The task » Once the images are set aside, write out the rest of the records exactly.

>>>>

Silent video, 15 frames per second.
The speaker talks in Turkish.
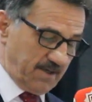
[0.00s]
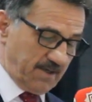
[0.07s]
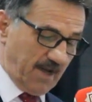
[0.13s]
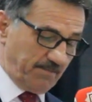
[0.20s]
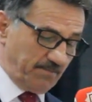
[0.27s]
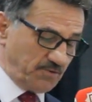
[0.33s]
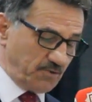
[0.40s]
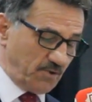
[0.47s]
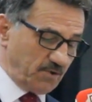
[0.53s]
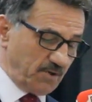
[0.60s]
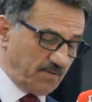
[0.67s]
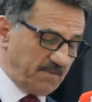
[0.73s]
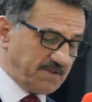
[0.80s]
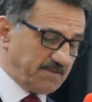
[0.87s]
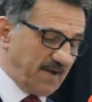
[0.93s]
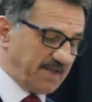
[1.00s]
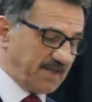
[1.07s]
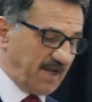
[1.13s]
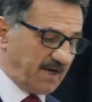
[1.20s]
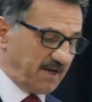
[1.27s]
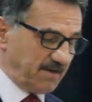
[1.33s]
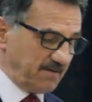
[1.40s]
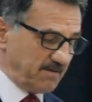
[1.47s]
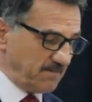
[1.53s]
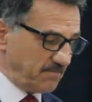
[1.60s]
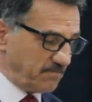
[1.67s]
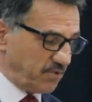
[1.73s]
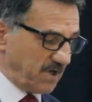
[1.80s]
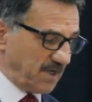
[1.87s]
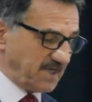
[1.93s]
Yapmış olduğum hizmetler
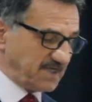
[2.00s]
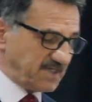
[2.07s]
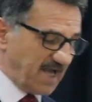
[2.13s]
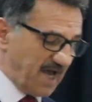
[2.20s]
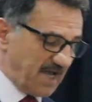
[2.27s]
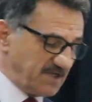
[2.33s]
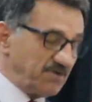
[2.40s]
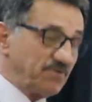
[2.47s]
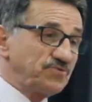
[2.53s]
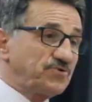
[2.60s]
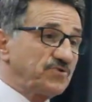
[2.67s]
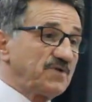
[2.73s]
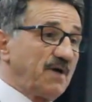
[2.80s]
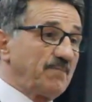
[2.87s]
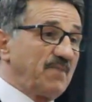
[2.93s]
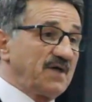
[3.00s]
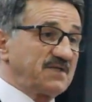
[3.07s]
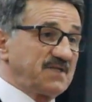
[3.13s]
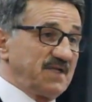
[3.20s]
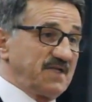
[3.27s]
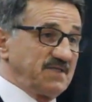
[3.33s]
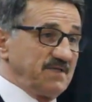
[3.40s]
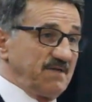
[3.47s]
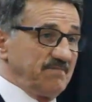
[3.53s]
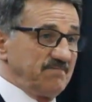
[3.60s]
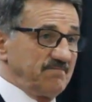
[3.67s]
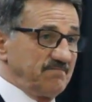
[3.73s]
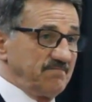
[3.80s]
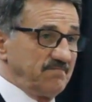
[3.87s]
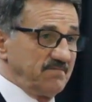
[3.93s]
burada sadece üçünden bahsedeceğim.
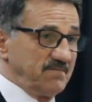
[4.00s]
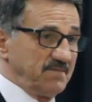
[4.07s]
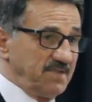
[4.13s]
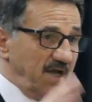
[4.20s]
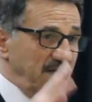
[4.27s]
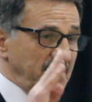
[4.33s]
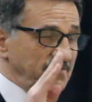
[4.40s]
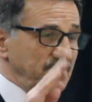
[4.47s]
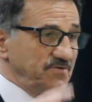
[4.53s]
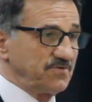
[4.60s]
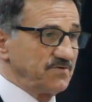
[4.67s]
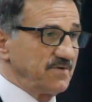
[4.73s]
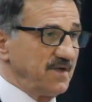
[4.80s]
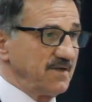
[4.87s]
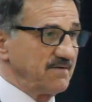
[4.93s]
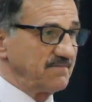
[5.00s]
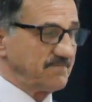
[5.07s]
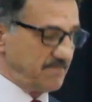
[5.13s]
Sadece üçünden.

<<<<

Written solution »
Silent video, 15 frames per second.
The speaker talks in Turkish.
[0.00s]
[0.07s]
[0.13s]
[0.20s]
[0.27s]
[0.33s]
[0.40s]
[0.47s]
[0.53s]
[0.60s]
[0.67s]
[0.73s]
[0.80s]
[0.87s]
[0.93s]
[1.00s]
[1.07s]
[1.13s]
[1.20s]
[1.27s]
[1.33s]
[1.40s]
[1.47s]
[1.53s]
[1.60s]
[1.67s]
[1.73s]
[1.80s]
[1.87s]
[1.93s]
Yapmış olduğum hizmetler
[2.00s]
[2.07s]
[2.13s]
[2.20s]
[2.27s]
[2.33s]
[2.40s]
[2.47s]
[2.53s]
[2.60s]
[2.67s]
[2.73s]
[2.80s]
[2.87s]
[2.93s]
[3.00s]
[3.07s]
[3.13s]
[3.20s]
[3.27s]
[3.33s]
[3.40s]
[3.47s]
[3.53s]
[3.60s]
[3.67s]
[3.73s]
[3.80s]
[3.87s]
[3.93s]
burada sadece üçünden bahsedeceğim.
[4.00s]
[4.07s]
[4.13s]
[4.20s]
[4.27s]
[4.33s]
[4.40s]
[4.47s]
[4.53s]
[4.60s]
[4.67s]
[4.73s]
[4.80s]
[4.87s]
[4.93s]
[5.00s]
[5.07s]
[5.13s]
Sadece üçünden.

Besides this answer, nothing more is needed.